Download the model or train the model, and then set MODEL.WEIGHTS as the model path. Set GPUS: (0,) and MODEL.EVAL: True in the config file, and test with one GPU:

python main.py --cfg configs/front.yaml

Datasets

3D FRONT

The 3D FRONT is a synthetic indoor dataset. We process it the same as Dahnert et al. (Panoptic 3D Scene Reconstruction from a Single RGB Image). You can download or process it from there.

Structure

front3d/
    <scene_id>/            
        ├── rgb_<frame_id>.png                  # Color image: 320x240x3
        ├── depth_<frame_id>.exr                # Depth image: 320x240x1
        ├── segmap_<frame_id>.mapped.npz        # 2D Segmentation: 320x240x2, with 0: pre-mapped semantics, 1: instances
        ├── geometry_<frame_id>.npz             # 3D Geometry: 256x256x256x1, truncated, (unsigned) distance field at 3cm voxel resolution and 12 voxel truncation.
        ├── segmentation_<frame_id>.mapped.npz  # 3D Segmentation: 256x256x256x2, with 0: pre-mapped semantics & instances
        ├── weighting_<frame_id>.mapped.npz     # 3D Weighting mask: 256x256x256x1

Matterport3D

The Matterport3D is a real-world indoor datasets. We follow Dahnert et al. to preprocess this dataset.
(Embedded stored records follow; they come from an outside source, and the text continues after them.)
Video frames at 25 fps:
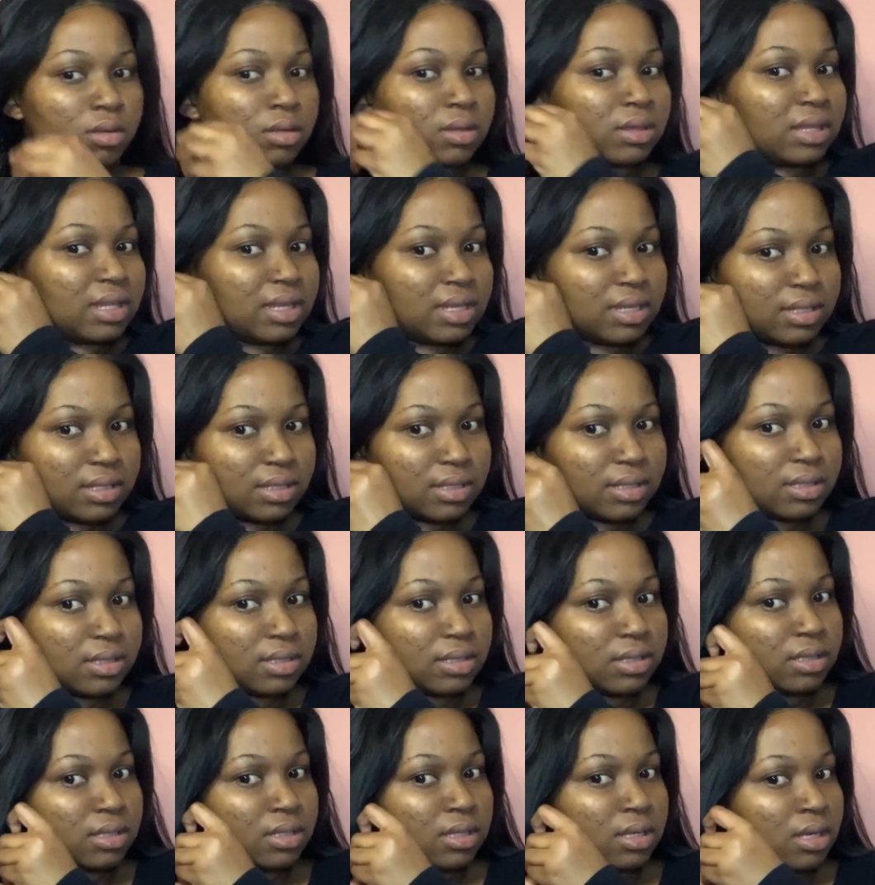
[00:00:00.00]

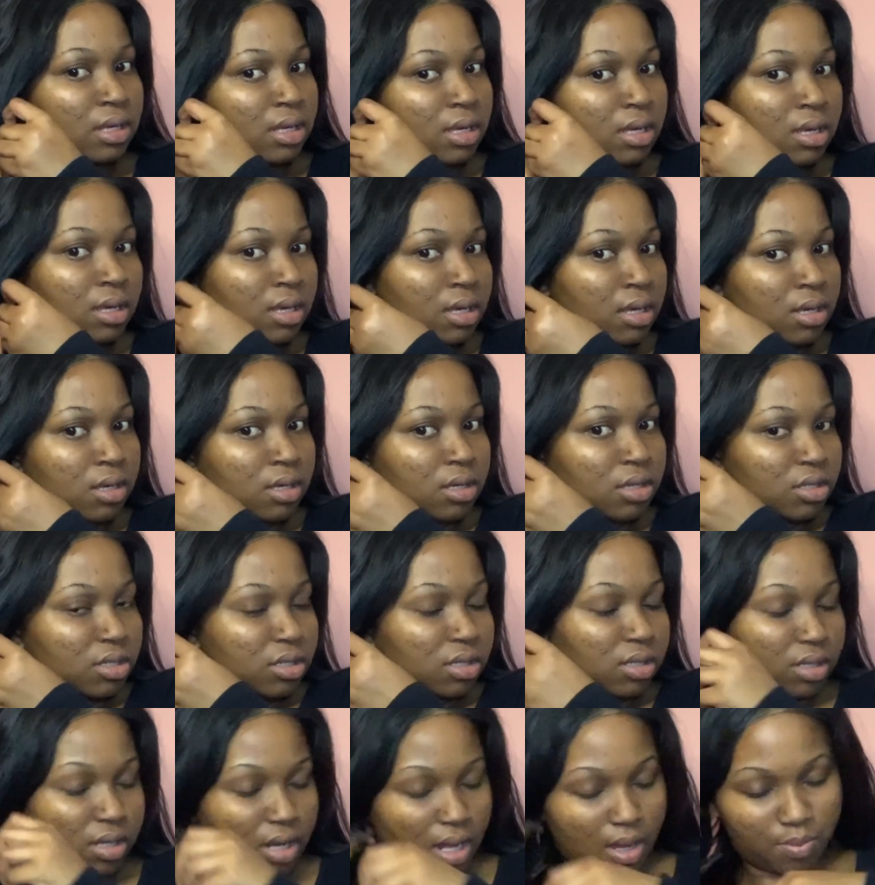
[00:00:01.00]
This
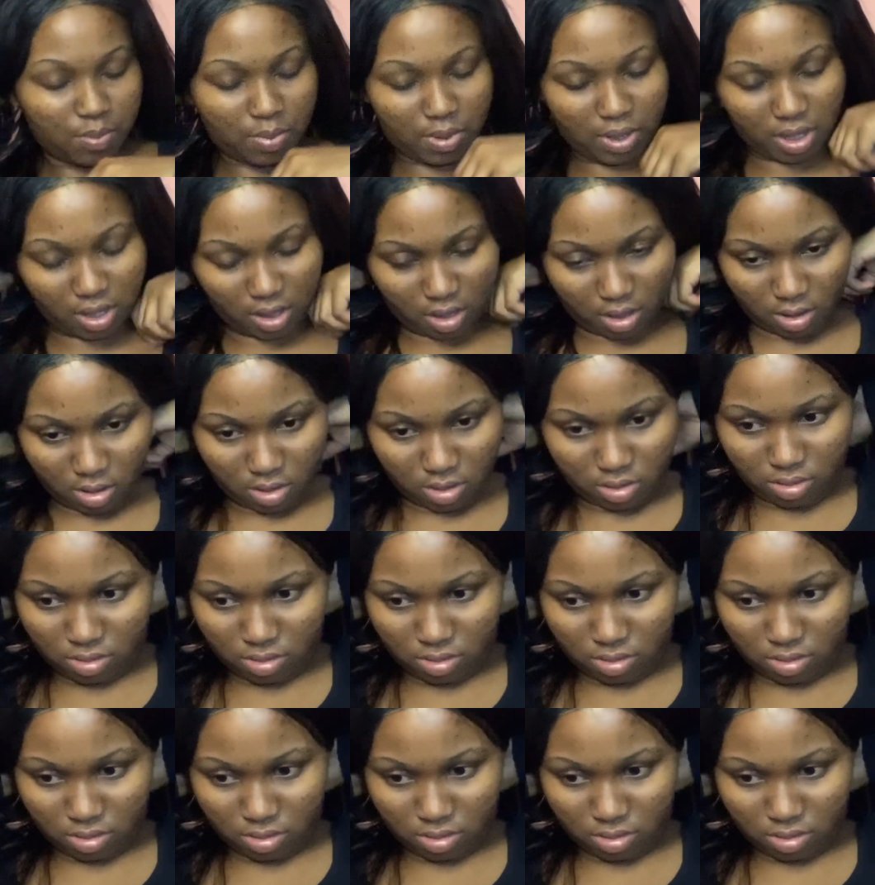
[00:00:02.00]
should not be here.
In addition, we generate depth and room mask by rendering 3D scenes instead of using the origin version.

Structure

matterport/
    <scene_id>/            
        ├── <image_id>_i<frame_id>.png                    # Color image: 320x240x3
        ├── <image_id>_segmap<frame_id>.mapped.npz        # 2D Segmentation: 320x240x2, with 0: pre-mapped semantics, 1: instances
        ├── <image_id>_intrinsics_<camera_id>.png         # Intrinsics matrix: 4x4
        ├── <image_id>_geometry<frame_id>.npz             # 3D Geometry: 256x256x256x1, truncated, (unsigned) distance field at 3cm voxel resolution and 12 voxel truncation.
        ├── <image_id>_segmentation<frame_id>.mapped.npz  # 3D Segmentation: 256x256x256x2, with 0: pre-mapped semantics & instances
        ├── <image_id>_weighting<frame_id>.npz            # 3D Weighting mask: 256x256x256x1
matterport_depth_gen/
    <scene_id>/     
        ├── <posithion_id>_d<frame_id>.png                # Depth image: 320x240x1
matterport_room_mask/
    <scene_id>/   
        ├── <posithion_id>_rm<frame_id>.png               # room mask: 320x240x1

Citation

@inproceedings{chu2023buol,
  title={BUOL: A Bottom-Up Framework With Occupancy-Aware Lifting for Panoptic 3D Scene Reconstruction From a Single Image},
  author={Chu, Tao and Zhang, Pan and Liu, Qiong and Wang, Jiaqi},
  booktitle={Proceedings of the IEEE/CVF Conference on Computer Vision and Pattern Recognition},
  pages={4937--4946},
  year={2023}
}